TABLE 1. Age and sex distribution of normal controls recruited to this study

Group	Age (months)		Sex (Male/female)
Group	Range	Median	Sex (Male/female)
A’	1–8	4	20/10
B’	12–36	25	18/3

2.3 MRI protocol and image acquisition

All MRI was acquired on a 3-T scanner (Achieva; Philips Medical Systems, Best, The Netherlands), using a pencil-beam, second-order shimming, a dual-channel body coil for emission, and an eight-channel coil (sensitivity-encoding) for reception. Conventional MRI with T1-weighted, T2-weighted, FLAIR, and DWI sequences to characterize brain morphology was conducted before MT/APTw imaging. MT/APTw single-section imaging was performed under off-resonance continuous-wave radiofrequency irradiation. To increase the signal-to-noise ratio, a multi-acquisition MT/APTw imaging method with multiple radiofrequency pulses was performed, as described in previous study of our institution.¹⁵ The scanning schemes and data processing for the conventional sequence and MT/APTw imaging were formulated before the acquisitions were started.

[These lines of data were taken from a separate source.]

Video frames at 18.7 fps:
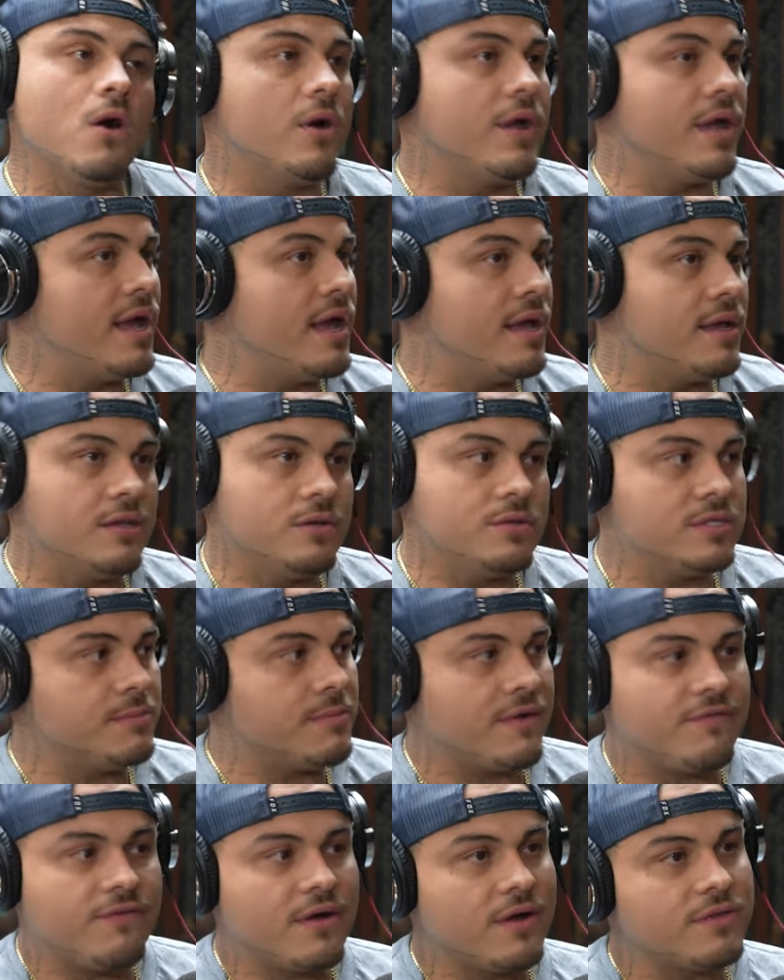Oh yeah, losing
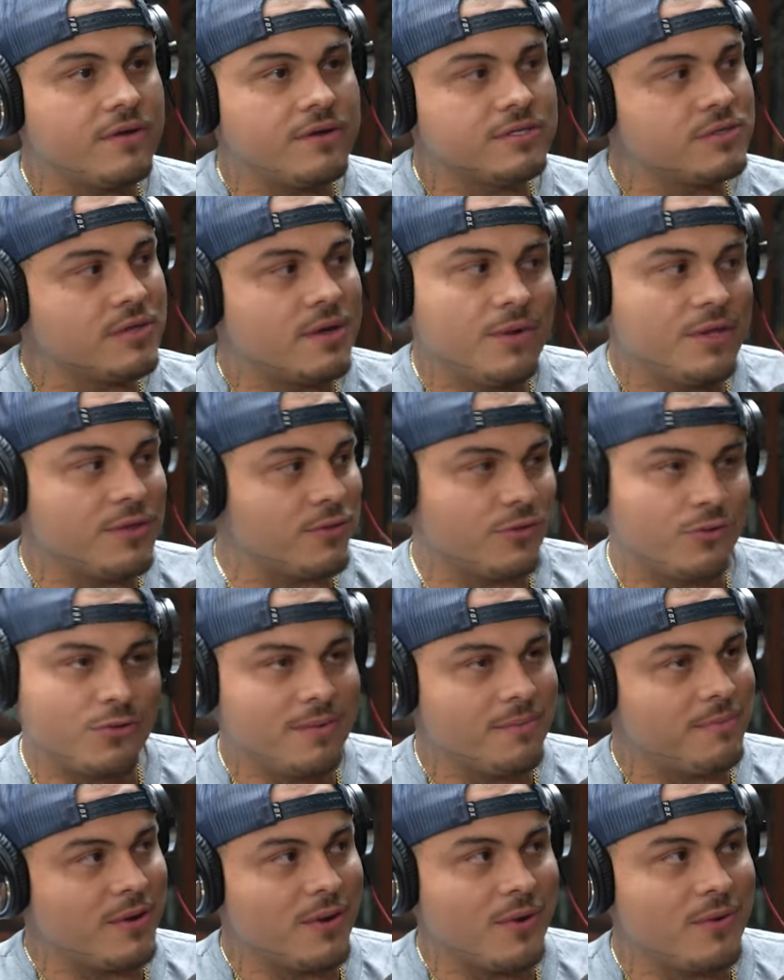my father. So I went to three
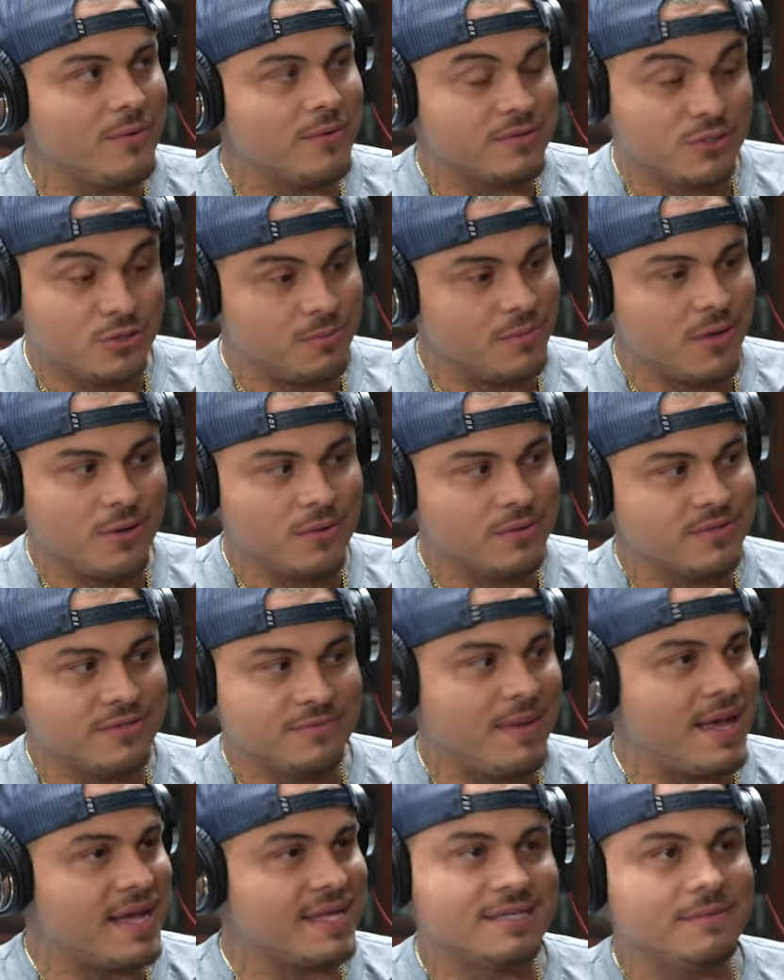blow, two blows
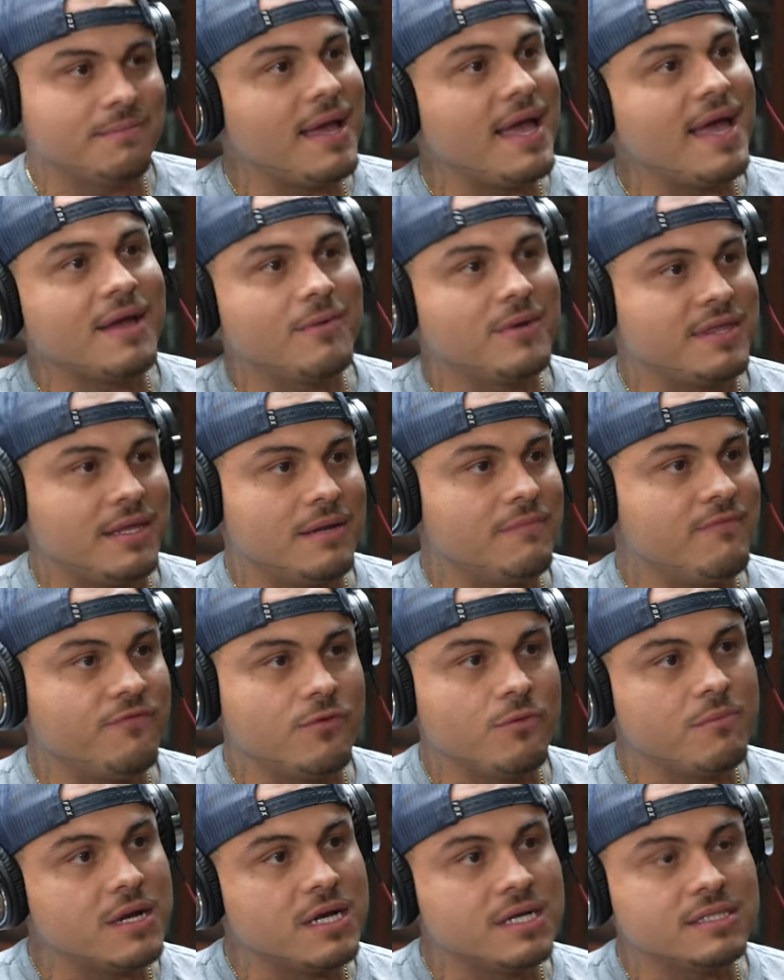back to back. Yeah, a
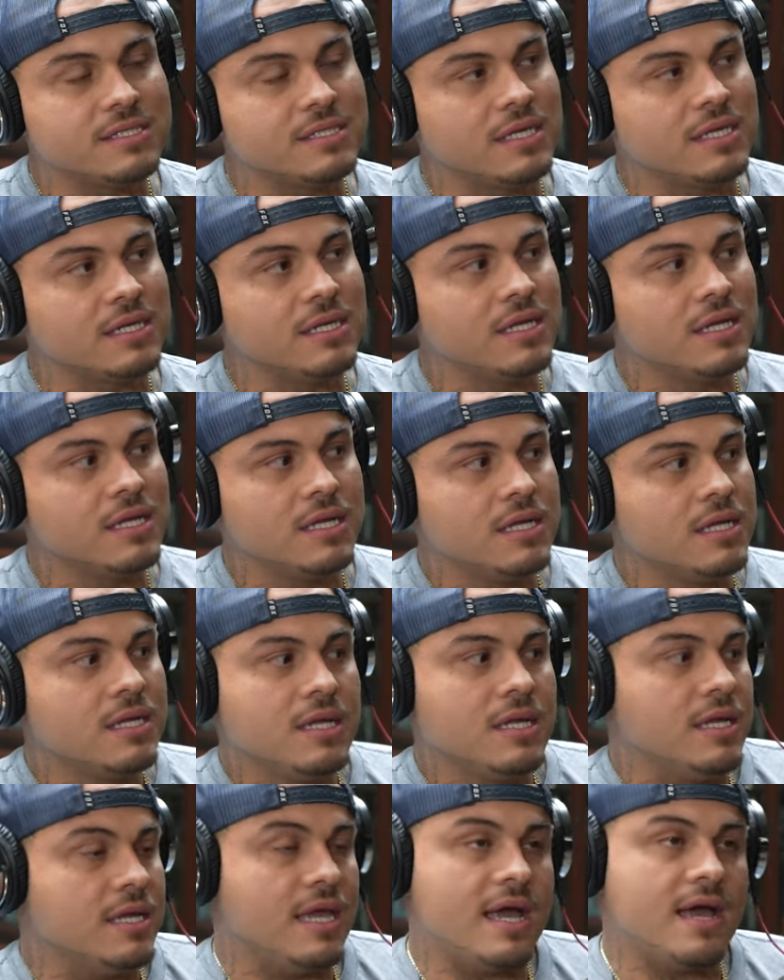few months, and
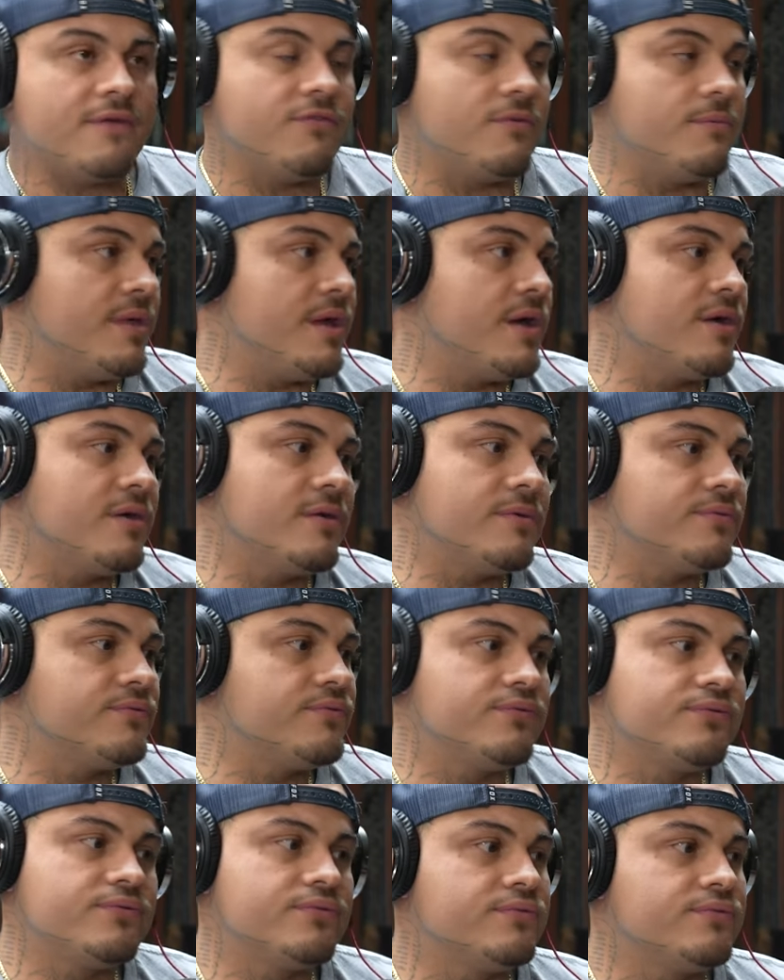yeah, from there
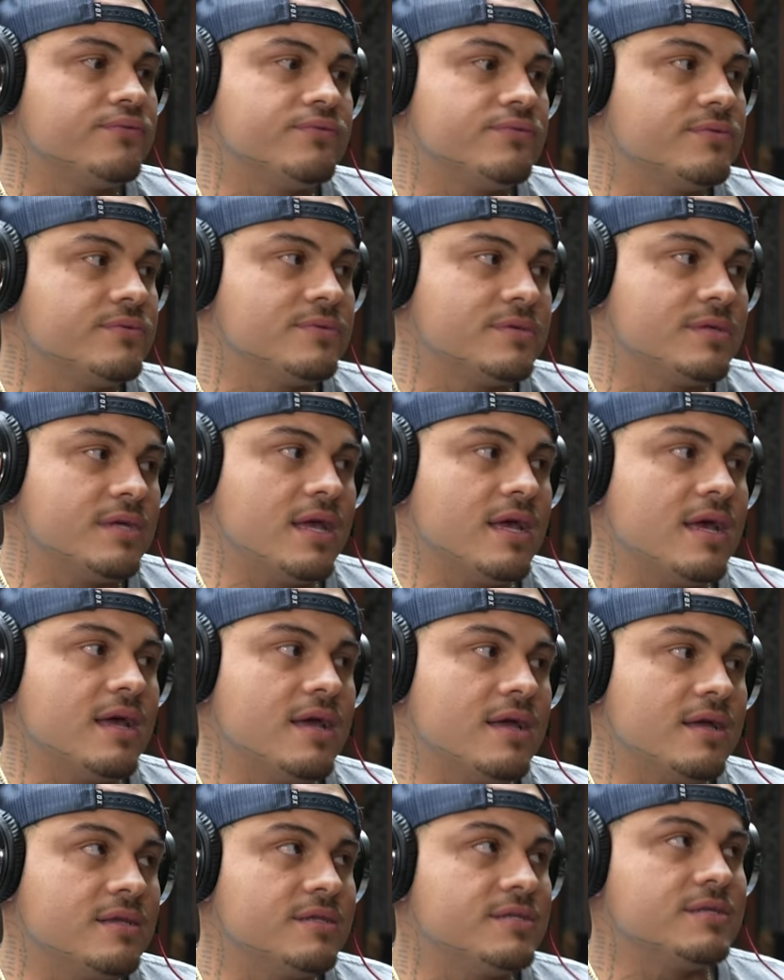yeah,
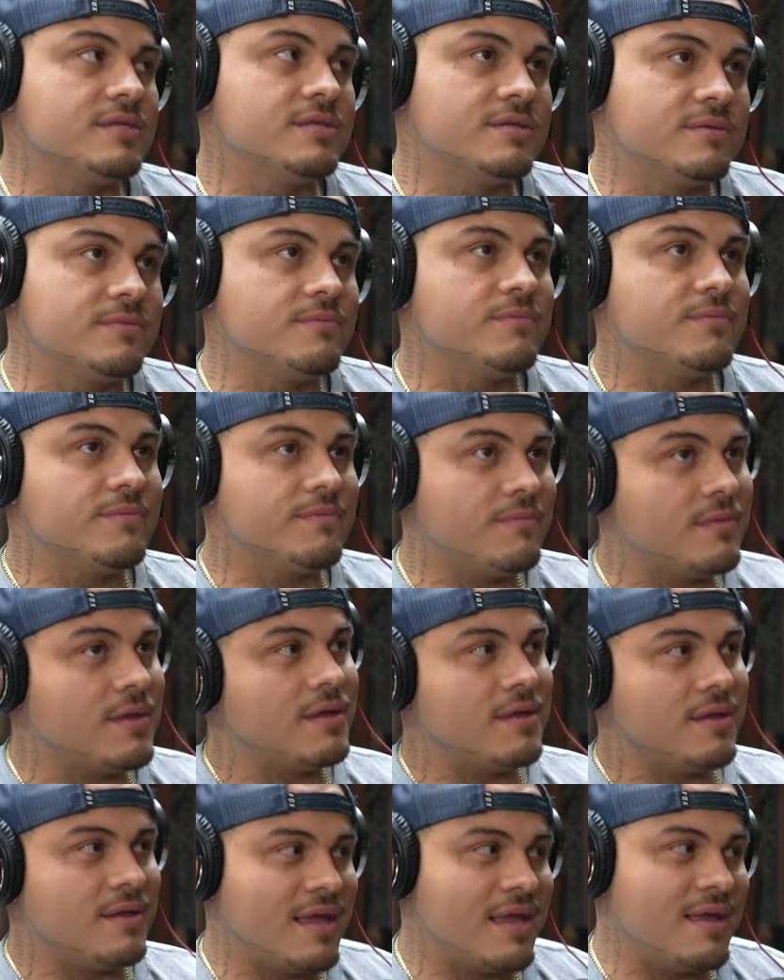just
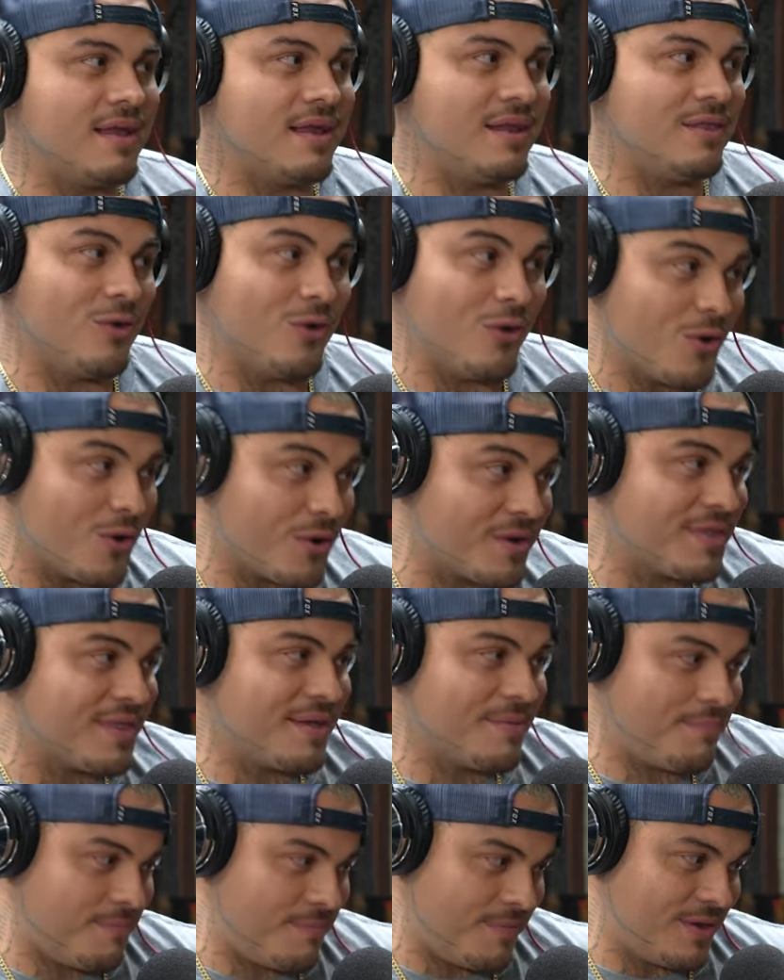eh, el dolor
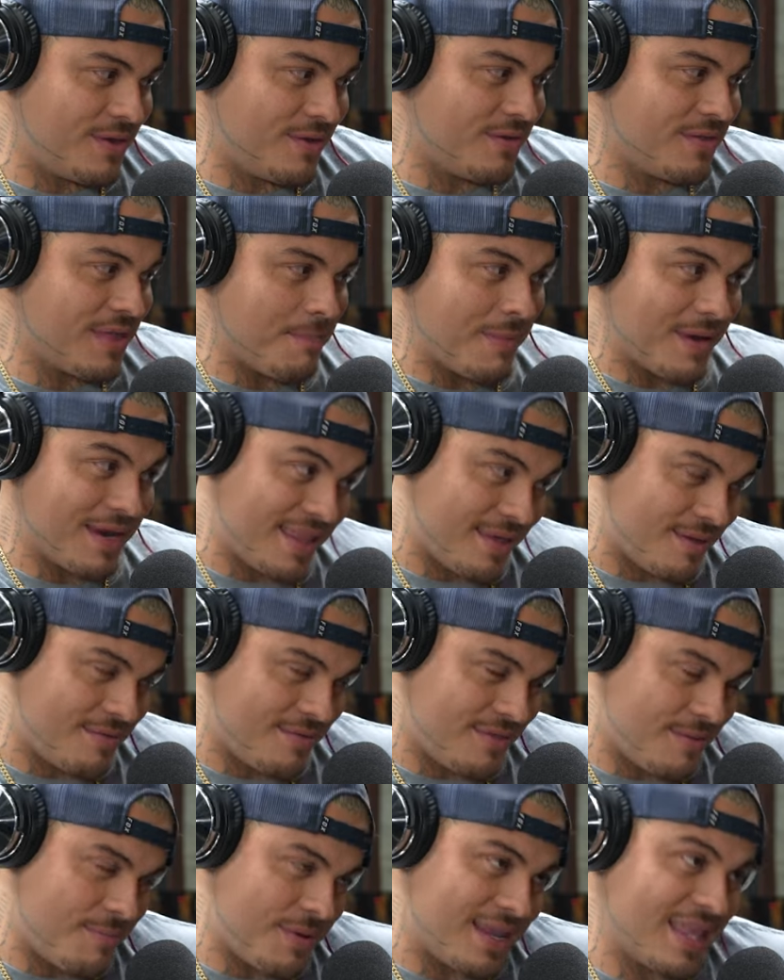de you know de,
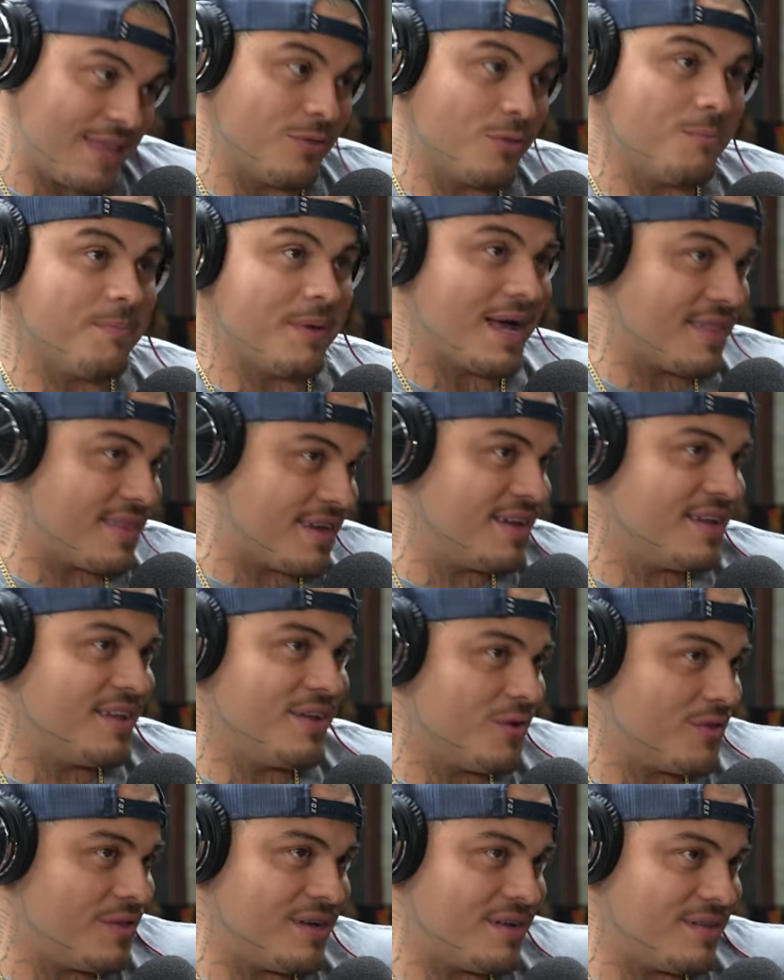de perdiendo un padre. You
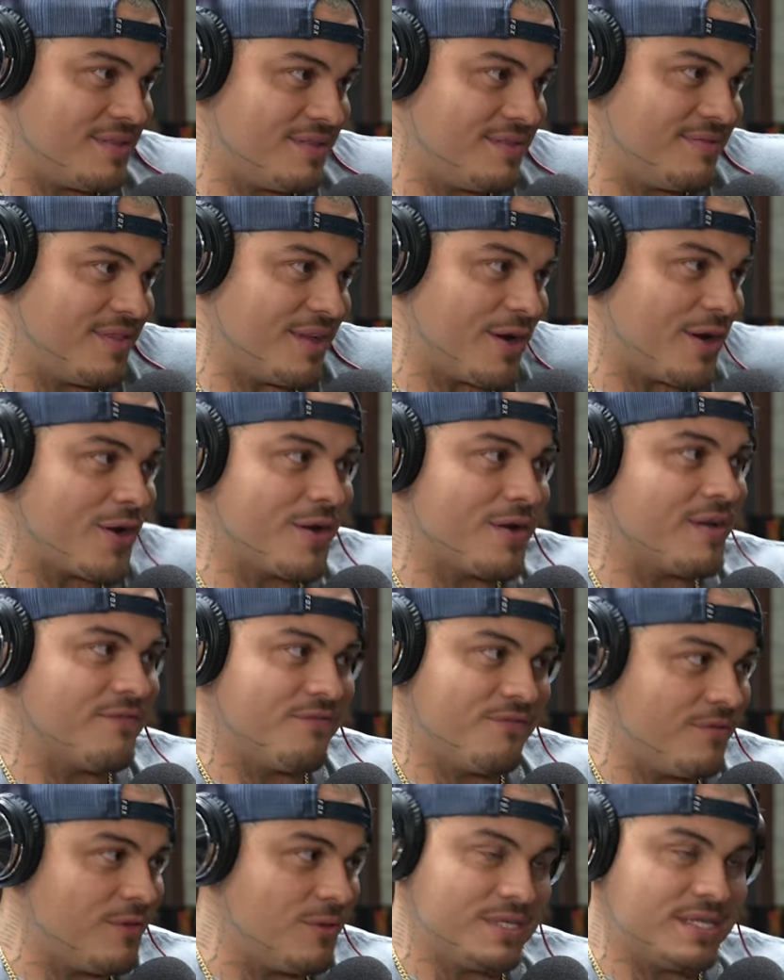know the the hurt of
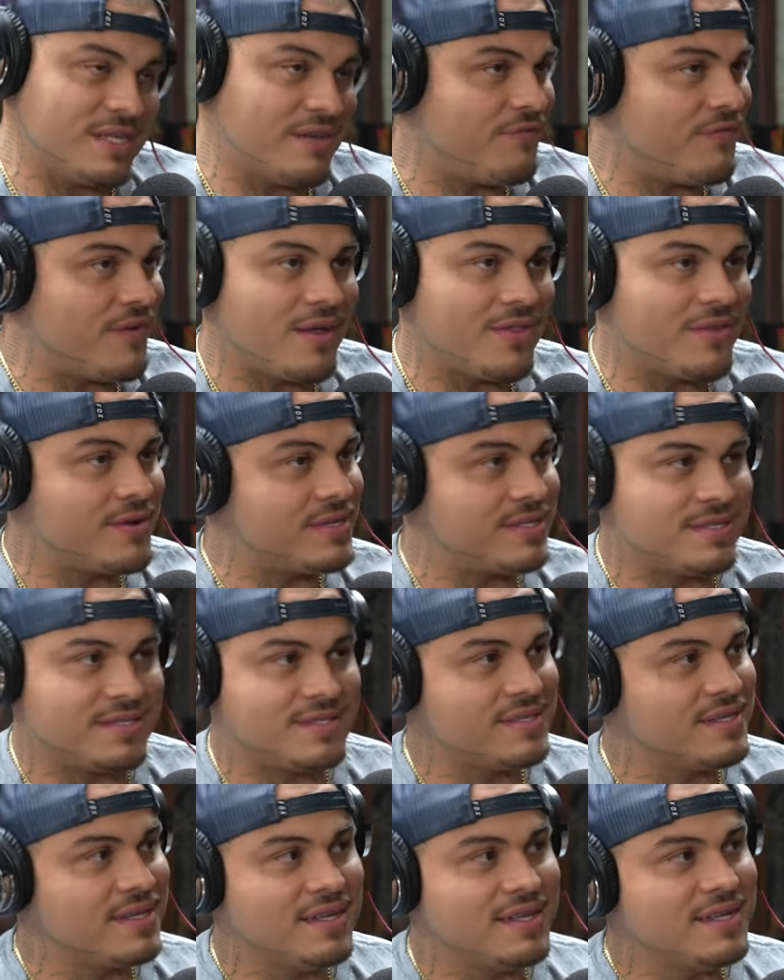losing a father is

2.4 Image processing and analysis

The acquired raw data were uploaded into an IDL application (ITT Visual Information Solutions, Boulder, CO, USA) for analysis, measurement and reconstruction of pseudocolor images. The amide proton transfer (APT) experiments involved acquisition of three transverse slices positioned at the levels of the pons, basal ganglia, and centrum semiovale, according to axial T2-weighted imaging. Based on the approach used for previous studies in our hospital,¹⁵ ten regions of interest (ROIs) were manually plotted in a consensus fashion by two senior staff neuroradiologists (H.Z. and Y.P., with 10 and 15 years of experience in brain imaging respectively), using the co-registered standard MR images (T2-weighted or FLAIR) for anatomical reference (Supplementary Figure S1). These ROIs consisted of the pons, middle cerebellar peduncle, genu of the corpus callosum, splenium of the corpus callosum, frontal white matter, occipital white matter, caudate, putamen, thalamus, and centrum semiovale. The APTw and MTR signals of all subjects were measured for all of the regions of interest.

2.5 Statistical analysis

The data were analyzed using SPSS version 17.0 (Chicago, IL, USA). Differences in the MTR/APTw values between the left and right hemispheres were tested using paired-sample t-tests. Independent-samples t-tests were employed to compare differences in APTw and MTR signals between the DD patients and normal controls. ANCOVA was conducted to control for differences in age and the internal correlation of the different brain regions, and to prevent these from affecting the statistical results. The level of statistical significance was set to P < 0.05.

3 RESULTS

No statistically significant differences in the MTR/APTw values were identified between the left and right hemispheres (P > 0.05); therefore, the data from both hemispheres were combined for the analysis of all subjects.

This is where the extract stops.